Please repeat exactly the lines below from the one containing "[00:20:39.38]" down to the one containing "[00:20:40.18]", both included, and nothing else.
─── Provided material ───
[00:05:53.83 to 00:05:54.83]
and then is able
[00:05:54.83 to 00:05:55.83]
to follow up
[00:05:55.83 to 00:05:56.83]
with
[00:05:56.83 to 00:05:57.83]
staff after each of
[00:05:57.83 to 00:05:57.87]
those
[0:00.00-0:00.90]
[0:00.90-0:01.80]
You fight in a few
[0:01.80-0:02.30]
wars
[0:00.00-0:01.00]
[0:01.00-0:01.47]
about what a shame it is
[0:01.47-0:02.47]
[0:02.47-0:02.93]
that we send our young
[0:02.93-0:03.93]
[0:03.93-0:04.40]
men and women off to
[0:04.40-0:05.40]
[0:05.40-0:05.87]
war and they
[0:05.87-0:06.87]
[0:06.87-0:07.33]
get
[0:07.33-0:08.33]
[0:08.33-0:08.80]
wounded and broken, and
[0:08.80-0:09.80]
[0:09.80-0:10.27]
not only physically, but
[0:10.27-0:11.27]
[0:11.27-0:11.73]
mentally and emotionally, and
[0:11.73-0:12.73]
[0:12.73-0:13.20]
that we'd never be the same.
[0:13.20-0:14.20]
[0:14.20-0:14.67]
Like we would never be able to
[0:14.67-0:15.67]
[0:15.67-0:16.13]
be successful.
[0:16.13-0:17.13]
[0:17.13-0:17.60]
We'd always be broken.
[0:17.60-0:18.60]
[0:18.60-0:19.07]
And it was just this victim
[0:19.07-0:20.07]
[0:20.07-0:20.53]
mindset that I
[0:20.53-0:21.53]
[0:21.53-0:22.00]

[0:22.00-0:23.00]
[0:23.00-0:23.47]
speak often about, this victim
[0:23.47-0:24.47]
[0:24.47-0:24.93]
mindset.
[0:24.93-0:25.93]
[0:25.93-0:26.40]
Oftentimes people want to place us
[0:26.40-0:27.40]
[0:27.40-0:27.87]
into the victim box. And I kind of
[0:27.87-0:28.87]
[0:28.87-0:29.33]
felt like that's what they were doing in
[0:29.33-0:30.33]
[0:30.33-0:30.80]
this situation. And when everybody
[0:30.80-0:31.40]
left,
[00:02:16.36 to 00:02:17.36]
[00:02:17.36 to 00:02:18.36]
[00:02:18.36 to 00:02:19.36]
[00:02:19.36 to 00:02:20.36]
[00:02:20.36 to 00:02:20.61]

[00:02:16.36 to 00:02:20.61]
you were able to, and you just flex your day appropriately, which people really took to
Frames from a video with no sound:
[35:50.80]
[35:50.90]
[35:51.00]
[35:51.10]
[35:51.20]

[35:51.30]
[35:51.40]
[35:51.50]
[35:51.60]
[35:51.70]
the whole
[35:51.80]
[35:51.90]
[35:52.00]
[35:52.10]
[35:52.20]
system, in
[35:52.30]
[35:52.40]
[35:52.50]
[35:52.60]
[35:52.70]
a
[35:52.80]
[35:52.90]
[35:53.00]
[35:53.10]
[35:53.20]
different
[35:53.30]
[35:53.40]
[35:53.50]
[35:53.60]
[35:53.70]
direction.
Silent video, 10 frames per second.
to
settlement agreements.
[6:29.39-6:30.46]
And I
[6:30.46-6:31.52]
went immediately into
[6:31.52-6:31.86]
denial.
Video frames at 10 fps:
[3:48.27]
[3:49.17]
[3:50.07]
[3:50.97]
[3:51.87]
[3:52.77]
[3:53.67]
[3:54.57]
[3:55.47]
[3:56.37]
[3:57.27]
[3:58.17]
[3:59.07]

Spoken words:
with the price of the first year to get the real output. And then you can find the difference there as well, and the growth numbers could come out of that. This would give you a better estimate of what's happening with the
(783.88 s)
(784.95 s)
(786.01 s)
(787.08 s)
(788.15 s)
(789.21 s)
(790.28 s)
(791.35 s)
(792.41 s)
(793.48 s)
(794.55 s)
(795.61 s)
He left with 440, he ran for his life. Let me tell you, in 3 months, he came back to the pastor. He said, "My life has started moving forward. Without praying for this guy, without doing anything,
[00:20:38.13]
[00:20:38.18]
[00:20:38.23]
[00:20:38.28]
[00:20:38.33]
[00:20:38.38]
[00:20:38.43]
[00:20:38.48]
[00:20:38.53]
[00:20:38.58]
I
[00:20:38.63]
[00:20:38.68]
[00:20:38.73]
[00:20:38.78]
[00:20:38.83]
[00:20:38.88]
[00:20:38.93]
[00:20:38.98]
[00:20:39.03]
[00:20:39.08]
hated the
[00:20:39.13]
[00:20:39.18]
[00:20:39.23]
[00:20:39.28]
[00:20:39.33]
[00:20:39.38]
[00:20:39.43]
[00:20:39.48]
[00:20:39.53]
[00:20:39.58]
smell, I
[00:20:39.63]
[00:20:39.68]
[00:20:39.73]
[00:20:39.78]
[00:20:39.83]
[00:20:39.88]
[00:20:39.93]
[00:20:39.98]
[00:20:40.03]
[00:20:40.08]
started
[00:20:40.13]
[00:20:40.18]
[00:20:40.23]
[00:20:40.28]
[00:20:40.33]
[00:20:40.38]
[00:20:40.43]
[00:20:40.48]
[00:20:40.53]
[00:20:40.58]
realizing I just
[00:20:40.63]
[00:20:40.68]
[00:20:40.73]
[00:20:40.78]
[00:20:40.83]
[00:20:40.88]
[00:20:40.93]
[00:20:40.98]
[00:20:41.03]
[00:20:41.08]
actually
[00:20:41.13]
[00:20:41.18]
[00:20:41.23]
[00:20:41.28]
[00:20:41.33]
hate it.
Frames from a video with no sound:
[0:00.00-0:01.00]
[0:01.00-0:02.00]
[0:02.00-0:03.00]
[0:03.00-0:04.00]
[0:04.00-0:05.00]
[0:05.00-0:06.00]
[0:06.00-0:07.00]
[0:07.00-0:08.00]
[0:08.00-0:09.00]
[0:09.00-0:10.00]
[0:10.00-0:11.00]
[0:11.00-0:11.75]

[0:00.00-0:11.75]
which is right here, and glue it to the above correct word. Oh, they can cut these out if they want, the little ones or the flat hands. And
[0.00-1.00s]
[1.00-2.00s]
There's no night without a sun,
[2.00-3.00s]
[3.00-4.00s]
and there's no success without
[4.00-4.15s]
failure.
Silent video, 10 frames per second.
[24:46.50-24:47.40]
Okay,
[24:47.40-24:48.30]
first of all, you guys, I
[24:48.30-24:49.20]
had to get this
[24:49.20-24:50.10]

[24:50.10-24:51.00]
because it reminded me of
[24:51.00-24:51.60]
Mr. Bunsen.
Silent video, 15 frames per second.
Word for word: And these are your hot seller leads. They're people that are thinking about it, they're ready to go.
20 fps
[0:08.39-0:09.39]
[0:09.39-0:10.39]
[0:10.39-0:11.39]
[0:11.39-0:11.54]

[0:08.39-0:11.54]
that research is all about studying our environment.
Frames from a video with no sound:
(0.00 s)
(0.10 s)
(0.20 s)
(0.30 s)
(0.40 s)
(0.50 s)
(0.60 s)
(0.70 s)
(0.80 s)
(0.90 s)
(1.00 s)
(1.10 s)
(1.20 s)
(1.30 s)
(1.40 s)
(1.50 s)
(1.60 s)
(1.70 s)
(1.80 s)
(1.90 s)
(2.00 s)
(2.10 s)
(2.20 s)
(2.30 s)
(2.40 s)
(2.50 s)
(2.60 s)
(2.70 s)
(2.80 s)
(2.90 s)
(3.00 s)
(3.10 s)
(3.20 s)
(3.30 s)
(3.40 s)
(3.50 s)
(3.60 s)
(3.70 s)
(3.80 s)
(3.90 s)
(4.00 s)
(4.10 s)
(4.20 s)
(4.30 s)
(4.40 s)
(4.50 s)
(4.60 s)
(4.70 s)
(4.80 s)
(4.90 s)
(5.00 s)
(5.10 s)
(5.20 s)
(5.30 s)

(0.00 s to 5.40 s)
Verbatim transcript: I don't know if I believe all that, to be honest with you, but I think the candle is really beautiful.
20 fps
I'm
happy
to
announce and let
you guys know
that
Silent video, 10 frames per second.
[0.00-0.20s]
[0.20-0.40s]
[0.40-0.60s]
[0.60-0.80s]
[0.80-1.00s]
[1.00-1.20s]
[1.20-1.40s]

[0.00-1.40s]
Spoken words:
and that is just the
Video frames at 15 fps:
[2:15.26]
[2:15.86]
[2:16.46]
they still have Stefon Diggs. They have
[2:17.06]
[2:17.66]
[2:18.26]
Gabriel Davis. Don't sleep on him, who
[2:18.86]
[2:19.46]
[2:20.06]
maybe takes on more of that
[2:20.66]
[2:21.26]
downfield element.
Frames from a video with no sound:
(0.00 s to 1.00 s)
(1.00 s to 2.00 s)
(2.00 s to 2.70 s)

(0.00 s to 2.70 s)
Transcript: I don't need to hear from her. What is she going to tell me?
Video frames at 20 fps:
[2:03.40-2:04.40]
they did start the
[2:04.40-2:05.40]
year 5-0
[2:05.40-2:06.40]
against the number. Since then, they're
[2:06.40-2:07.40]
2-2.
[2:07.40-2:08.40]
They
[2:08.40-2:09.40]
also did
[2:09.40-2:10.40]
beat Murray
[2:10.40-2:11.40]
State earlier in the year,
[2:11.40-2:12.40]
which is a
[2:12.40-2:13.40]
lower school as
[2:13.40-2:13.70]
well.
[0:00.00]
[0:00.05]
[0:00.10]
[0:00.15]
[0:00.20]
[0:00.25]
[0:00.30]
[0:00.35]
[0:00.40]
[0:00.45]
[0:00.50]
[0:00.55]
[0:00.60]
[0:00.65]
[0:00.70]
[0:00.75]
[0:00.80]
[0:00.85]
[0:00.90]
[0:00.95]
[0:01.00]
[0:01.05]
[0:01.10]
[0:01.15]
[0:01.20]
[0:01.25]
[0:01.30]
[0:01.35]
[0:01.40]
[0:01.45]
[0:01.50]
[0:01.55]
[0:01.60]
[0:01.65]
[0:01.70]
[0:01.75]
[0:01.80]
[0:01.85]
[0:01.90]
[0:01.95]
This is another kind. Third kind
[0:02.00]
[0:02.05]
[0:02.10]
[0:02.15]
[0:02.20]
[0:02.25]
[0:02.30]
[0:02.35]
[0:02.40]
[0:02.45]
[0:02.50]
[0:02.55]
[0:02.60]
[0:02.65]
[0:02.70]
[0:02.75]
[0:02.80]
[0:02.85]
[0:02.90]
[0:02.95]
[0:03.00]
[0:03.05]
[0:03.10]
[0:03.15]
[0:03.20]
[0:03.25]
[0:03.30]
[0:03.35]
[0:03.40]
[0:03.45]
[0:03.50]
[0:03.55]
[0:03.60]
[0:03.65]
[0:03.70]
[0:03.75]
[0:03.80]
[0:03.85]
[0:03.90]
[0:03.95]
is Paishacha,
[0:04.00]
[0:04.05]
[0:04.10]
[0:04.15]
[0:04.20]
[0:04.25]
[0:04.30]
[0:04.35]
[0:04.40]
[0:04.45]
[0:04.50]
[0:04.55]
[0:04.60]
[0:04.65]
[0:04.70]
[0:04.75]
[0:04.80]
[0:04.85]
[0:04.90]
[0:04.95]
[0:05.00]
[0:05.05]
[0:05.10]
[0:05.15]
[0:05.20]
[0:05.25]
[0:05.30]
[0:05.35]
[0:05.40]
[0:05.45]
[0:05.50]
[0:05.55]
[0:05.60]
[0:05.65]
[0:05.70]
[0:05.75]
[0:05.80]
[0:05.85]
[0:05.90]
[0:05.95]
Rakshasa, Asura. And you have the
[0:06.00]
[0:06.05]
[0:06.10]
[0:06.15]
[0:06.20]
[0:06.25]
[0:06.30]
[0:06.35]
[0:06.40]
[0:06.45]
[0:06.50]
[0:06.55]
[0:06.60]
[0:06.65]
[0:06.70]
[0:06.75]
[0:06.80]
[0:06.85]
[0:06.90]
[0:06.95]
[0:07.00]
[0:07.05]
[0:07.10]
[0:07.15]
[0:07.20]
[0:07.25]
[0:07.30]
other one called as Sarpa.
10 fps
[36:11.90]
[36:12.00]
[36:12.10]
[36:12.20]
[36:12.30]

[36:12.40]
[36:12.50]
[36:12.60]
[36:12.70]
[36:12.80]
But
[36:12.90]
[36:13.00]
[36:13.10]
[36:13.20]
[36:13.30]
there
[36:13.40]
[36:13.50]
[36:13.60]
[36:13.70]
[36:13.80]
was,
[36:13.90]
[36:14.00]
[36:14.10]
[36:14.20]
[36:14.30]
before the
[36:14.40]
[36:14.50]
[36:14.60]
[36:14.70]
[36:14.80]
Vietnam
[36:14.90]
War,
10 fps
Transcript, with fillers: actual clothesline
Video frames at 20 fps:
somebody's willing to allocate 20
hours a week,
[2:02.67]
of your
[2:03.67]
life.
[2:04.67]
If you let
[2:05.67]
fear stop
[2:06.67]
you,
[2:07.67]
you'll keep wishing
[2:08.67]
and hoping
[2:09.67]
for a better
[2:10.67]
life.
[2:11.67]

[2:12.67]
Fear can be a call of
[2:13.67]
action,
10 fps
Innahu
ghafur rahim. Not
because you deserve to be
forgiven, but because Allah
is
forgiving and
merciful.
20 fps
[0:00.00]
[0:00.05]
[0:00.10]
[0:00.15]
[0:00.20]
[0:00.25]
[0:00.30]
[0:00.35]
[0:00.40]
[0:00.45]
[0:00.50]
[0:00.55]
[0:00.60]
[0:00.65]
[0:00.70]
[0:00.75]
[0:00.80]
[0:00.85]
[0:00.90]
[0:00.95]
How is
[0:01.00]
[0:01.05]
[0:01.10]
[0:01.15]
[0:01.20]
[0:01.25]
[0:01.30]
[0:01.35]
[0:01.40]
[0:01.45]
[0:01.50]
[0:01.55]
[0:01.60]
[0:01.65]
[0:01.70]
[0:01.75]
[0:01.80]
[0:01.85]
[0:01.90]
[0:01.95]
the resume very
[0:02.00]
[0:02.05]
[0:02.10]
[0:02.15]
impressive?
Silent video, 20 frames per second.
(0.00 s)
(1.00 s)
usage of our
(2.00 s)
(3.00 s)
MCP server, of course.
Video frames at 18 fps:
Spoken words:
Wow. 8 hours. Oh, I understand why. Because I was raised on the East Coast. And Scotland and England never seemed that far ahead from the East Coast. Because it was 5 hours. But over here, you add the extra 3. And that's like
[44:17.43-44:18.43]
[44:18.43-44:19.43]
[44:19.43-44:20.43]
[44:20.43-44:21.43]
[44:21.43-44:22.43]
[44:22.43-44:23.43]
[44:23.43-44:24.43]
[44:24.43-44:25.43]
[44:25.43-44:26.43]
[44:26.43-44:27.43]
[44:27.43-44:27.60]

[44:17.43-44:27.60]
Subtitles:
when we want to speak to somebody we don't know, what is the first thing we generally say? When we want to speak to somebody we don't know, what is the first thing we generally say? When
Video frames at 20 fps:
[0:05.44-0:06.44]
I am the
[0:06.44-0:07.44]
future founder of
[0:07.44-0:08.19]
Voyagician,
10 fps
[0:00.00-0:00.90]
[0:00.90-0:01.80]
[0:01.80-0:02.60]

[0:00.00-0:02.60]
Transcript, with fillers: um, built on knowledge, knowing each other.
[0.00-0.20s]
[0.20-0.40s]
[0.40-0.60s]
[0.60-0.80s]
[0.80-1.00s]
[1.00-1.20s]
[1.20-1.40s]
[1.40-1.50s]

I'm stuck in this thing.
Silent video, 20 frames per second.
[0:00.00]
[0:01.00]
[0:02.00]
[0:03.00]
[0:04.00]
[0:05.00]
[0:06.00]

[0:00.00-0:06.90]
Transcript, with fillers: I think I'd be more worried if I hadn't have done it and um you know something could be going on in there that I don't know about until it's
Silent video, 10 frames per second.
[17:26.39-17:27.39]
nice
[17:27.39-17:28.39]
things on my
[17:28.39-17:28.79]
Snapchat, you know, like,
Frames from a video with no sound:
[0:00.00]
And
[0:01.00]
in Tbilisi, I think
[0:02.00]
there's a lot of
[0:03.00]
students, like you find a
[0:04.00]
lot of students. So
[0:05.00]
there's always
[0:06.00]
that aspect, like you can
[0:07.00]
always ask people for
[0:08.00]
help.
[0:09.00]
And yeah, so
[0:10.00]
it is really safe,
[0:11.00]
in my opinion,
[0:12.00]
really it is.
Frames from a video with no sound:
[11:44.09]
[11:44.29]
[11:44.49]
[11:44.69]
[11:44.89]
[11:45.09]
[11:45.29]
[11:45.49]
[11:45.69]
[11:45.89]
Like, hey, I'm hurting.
───
* **Answer for this exercise**
[00:20:39.38]
[00:20:39.43]
[00:20:39.48]
[00:20:39.53]
[00:20:39.58]
smell, I
[00:20:39.63]
[00:20:39.68]
[00:20:39.73]
[00:20:39.78]
[00:20:39.83]
[00:20:39.88]
[00:20:39.93]
[00:20:39.98]
[00:20:40.03]
[00:20:40.08]
started
[00:20:40.13]
[00:20:40.18]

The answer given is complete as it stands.